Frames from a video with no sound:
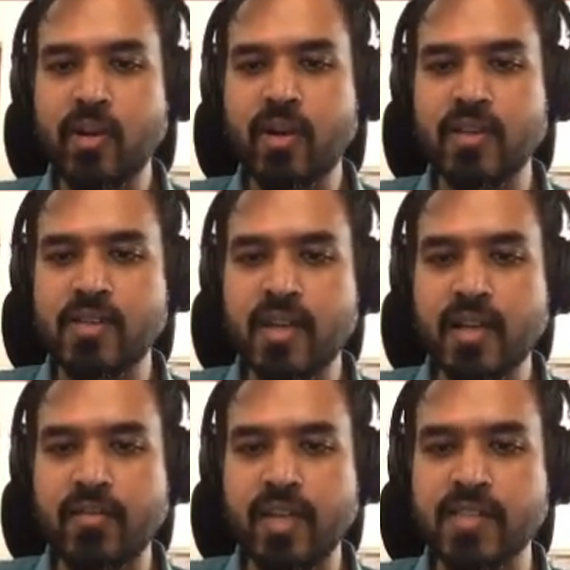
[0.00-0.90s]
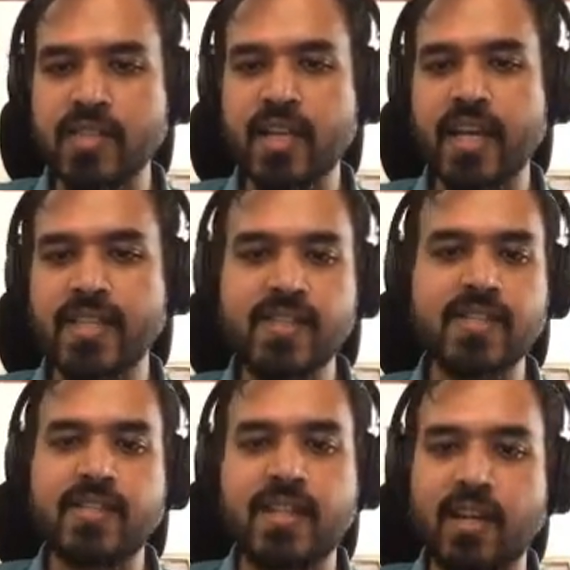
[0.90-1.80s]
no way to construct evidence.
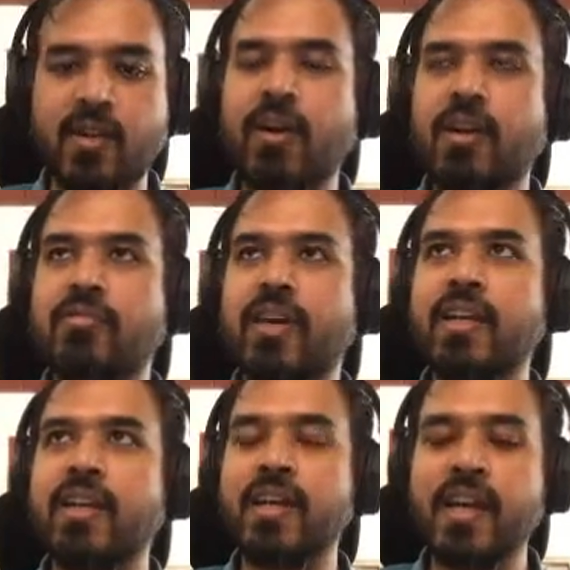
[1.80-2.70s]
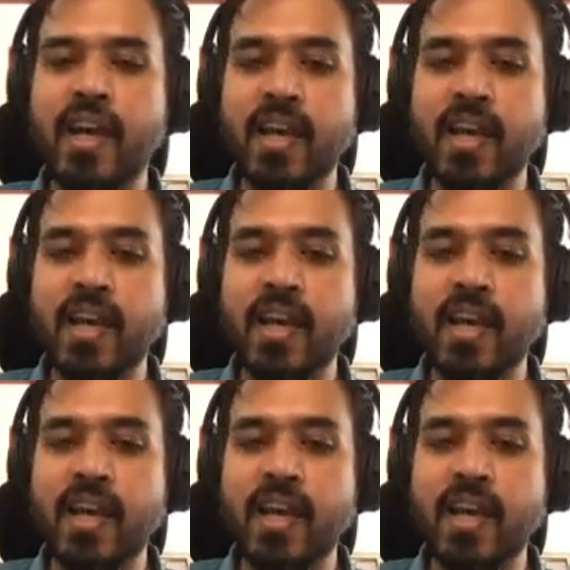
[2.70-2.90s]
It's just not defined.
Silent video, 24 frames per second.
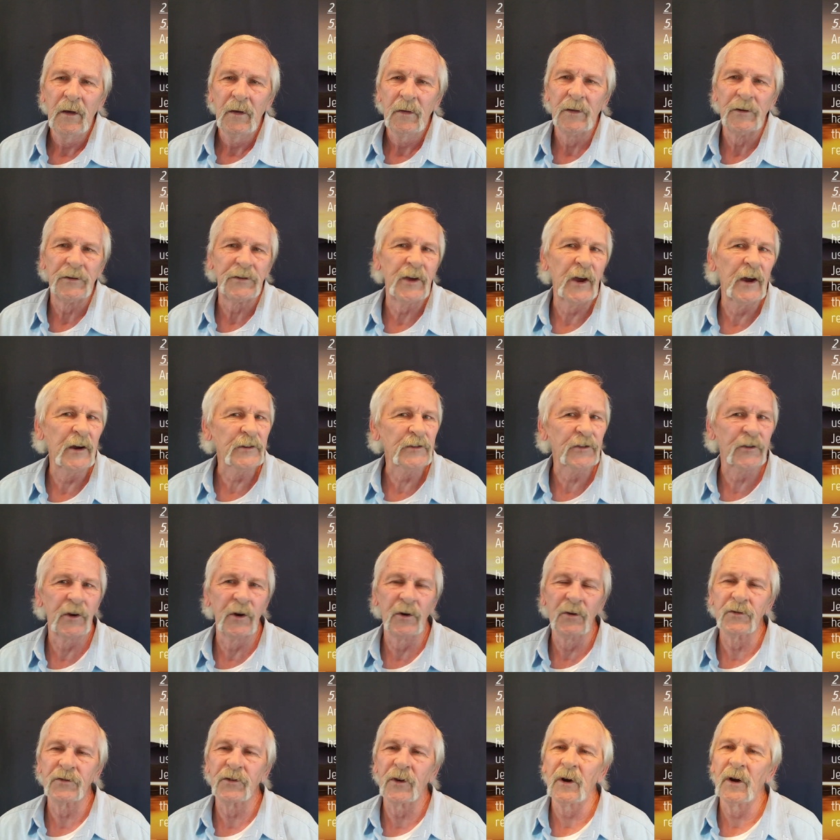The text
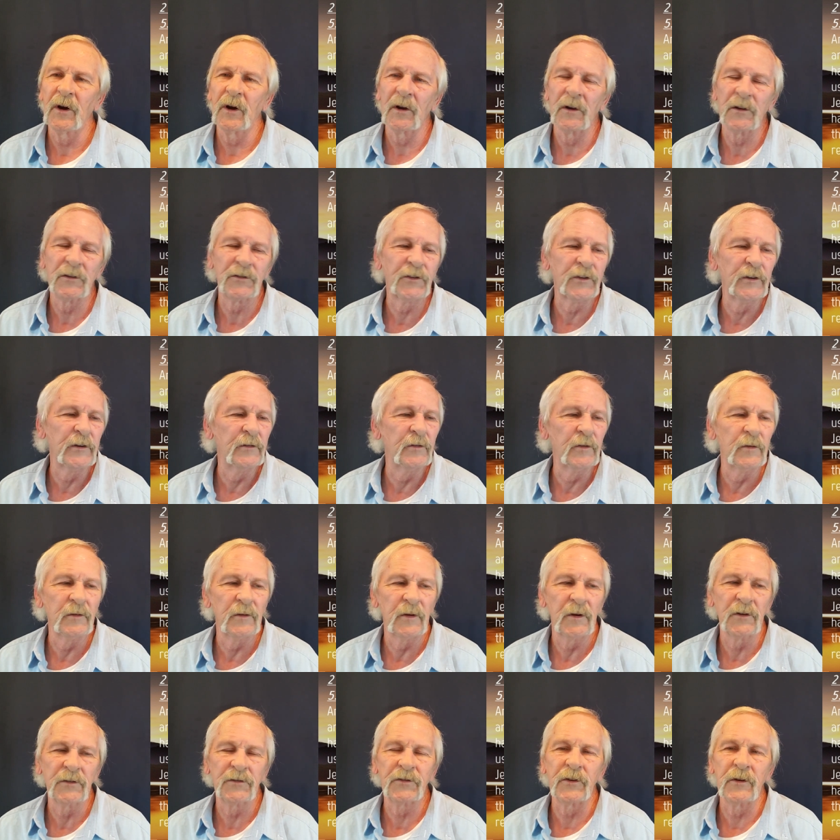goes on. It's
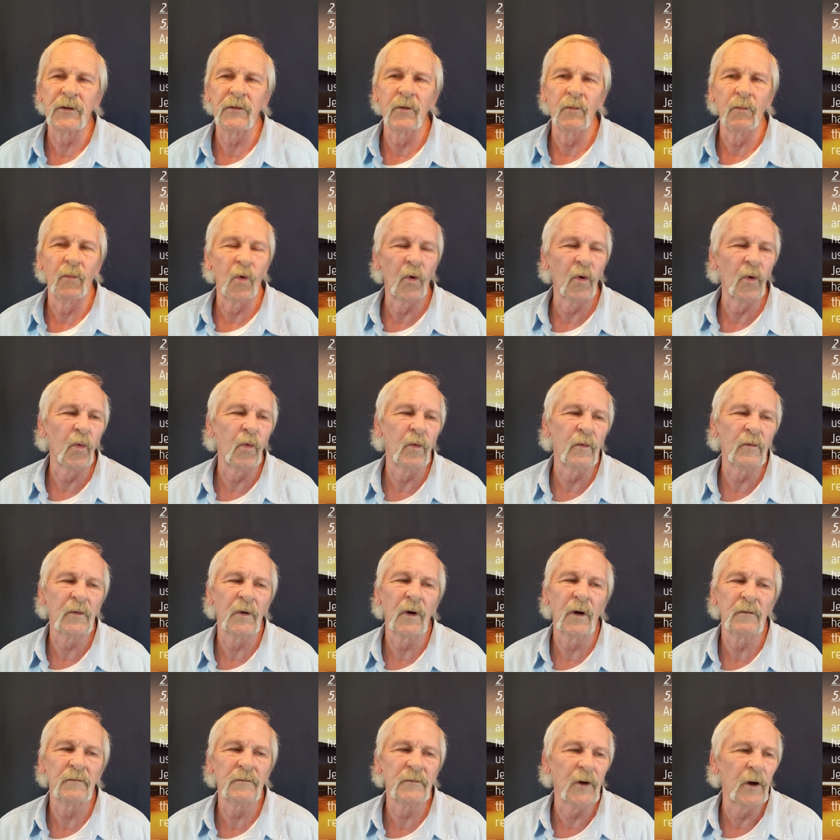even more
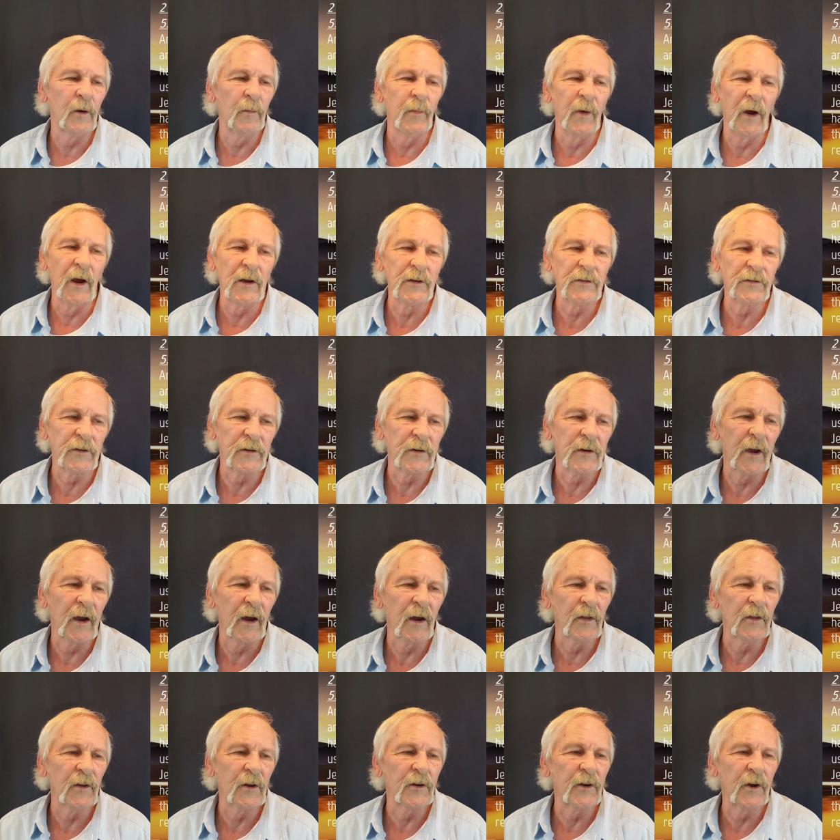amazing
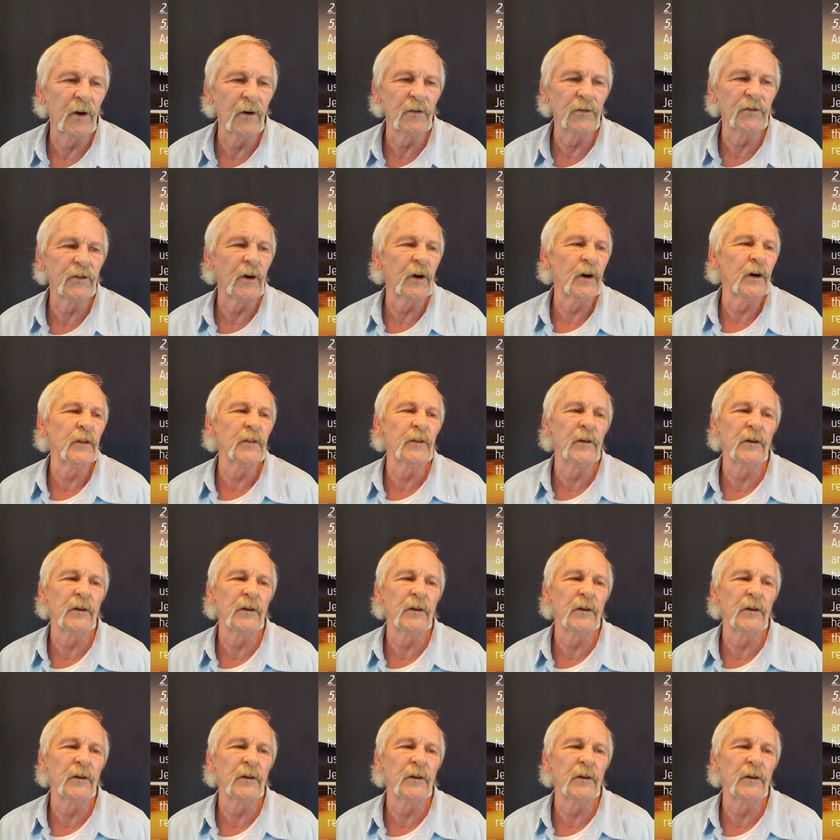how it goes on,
○ ○ ○ ○
In your answer, give every line of the listing above exactly, and do not include the images.

Frames from a video with no sound:
[0.00-0.90s]
[0.90-1.80s]
no way to construct evidence.
[1.80-2.70s]
[2.70-2.90s]
It's just not defined.
Silent video, 24 frames per second.
The text
goes on. It's
even more
amazing
how it goes on,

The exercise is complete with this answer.